Leases are obviously in the range of 192.168.1.x (as the default gateway seems to require the 168.1.x range as I was unable to change it.

Next:

Network-Firewall-Port Forwards:
	add PFW
	select NAS from DHCP lease list
	external port 123 (as internal)
	source = WAN, destination = LAN

?? NAS unreachable from outside but can be reached within LAN

3: And on top of this, with a working WLAN instance, I am experiencing frequent connectivity loss, it just drops out and takes minutes for the router to re-establish connectivity and it is really slow and choppy.
Often the network also completely disappears from the list of available networks on a clients machine.
Observation: This seems to happen under higher loads (video streaming e.g.), but that may also be a mis-guided focus.
Connect the LAN cable and it's all perfect.
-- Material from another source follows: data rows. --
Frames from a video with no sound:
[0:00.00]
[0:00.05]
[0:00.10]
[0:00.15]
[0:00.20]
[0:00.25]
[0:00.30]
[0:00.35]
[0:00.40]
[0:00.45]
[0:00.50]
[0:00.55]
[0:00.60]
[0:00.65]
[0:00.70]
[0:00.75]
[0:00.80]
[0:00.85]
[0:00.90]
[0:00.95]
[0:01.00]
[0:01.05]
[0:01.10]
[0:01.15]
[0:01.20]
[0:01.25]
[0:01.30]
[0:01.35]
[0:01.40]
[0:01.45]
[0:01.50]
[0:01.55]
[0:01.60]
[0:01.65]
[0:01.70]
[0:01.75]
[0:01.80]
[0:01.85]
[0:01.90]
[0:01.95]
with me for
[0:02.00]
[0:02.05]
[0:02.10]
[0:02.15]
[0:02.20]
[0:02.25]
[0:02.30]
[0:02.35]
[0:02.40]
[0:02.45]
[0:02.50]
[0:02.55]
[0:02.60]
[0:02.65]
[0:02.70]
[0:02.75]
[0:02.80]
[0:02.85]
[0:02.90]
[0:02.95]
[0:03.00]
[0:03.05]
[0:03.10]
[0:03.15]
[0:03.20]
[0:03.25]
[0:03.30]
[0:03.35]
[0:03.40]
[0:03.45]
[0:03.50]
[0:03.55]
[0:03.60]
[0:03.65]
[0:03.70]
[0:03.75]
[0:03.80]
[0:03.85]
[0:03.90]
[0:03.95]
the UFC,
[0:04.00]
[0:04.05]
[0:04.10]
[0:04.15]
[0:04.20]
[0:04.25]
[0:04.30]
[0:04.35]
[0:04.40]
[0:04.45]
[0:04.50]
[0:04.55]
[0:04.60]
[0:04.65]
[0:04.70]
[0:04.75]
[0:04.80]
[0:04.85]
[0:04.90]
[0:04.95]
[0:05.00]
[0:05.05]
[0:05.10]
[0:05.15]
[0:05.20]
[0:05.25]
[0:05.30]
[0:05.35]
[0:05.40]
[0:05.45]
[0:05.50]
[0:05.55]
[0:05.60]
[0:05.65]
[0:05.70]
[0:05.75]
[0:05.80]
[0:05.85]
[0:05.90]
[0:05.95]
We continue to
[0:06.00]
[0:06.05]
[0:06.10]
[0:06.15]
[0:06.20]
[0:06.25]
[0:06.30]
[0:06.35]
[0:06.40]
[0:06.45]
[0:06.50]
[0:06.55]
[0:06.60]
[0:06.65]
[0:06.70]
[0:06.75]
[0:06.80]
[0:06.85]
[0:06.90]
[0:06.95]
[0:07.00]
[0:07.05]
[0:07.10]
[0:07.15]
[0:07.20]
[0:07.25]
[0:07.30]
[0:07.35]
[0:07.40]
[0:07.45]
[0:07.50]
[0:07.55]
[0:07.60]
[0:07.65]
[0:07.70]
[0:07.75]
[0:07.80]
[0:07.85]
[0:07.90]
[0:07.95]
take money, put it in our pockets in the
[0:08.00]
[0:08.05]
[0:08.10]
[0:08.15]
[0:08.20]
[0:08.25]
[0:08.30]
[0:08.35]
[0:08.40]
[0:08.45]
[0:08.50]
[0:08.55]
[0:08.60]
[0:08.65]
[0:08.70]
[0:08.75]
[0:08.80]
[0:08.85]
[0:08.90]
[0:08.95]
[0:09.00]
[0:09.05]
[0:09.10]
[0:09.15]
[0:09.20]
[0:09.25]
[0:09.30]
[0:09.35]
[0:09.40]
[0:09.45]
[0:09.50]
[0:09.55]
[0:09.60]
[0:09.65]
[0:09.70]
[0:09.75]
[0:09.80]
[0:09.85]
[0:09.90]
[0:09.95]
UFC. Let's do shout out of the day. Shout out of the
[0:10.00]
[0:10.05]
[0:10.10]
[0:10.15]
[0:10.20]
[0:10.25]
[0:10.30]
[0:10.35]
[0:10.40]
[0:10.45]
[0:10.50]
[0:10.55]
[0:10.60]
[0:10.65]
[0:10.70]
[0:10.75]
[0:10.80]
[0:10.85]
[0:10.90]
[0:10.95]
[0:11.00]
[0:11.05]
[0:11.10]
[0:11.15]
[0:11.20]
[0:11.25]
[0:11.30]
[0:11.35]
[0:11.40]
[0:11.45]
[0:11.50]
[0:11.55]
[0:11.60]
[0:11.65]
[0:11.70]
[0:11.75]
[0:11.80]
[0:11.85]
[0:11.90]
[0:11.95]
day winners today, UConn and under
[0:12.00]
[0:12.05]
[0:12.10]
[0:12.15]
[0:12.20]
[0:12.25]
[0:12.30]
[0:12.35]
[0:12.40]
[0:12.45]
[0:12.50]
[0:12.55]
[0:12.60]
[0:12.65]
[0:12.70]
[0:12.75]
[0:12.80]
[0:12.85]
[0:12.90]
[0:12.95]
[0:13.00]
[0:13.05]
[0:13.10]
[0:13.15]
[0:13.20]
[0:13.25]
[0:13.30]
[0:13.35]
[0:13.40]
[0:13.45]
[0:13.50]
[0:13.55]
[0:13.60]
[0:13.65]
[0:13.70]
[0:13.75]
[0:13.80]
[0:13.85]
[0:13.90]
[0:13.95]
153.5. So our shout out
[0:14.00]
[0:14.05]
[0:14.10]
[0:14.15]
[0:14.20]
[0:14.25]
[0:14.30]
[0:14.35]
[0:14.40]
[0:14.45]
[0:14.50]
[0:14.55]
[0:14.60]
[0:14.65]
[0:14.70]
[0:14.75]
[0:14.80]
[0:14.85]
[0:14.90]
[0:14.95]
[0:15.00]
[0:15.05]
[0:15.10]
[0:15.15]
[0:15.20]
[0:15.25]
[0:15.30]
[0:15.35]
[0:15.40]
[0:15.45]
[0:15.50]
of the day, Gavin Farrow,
But why this change in behaviour?

I haven't had all these issues before the update, yet the previous version was a really old one- but it worked.
This is what often makes me very suspicious about updating my devices.

Am I the only one?

The dhcp range looks wrong, but it is hard to know for sure without the rest of the details.

Please connect to your OpenWrt device using ssh and copy the output of the following commands and post it here using the "Preformatted text </> " button:

Remember to redact passwords, MAC addresses and any public IP addresses you may have:

ubus call system board
cat /etc/config/network
cat /etc/config/wireless
cat /etc/config/dhcp
cat /etc/config/firewall

Hi,

The system info first:

"kernel": "5.15.150",
"hostname": "OpenWrt",
"system": "ARMv7 Processor rev 0 (v7l)",
"model": "Netgear R6250 V1 (BCM4708)",
"board_name": "netgear,r6250-v1",
"rootfs_type": "squashfs",
"release": {
"distribution": "OpenWrt",
"version": "23.05.3",
"revision": "r23809-234f1a2efa",
"target": "bcm53xx/generic",
"description": "OpenWrt 23.05.3 r23809-234f1a2efa"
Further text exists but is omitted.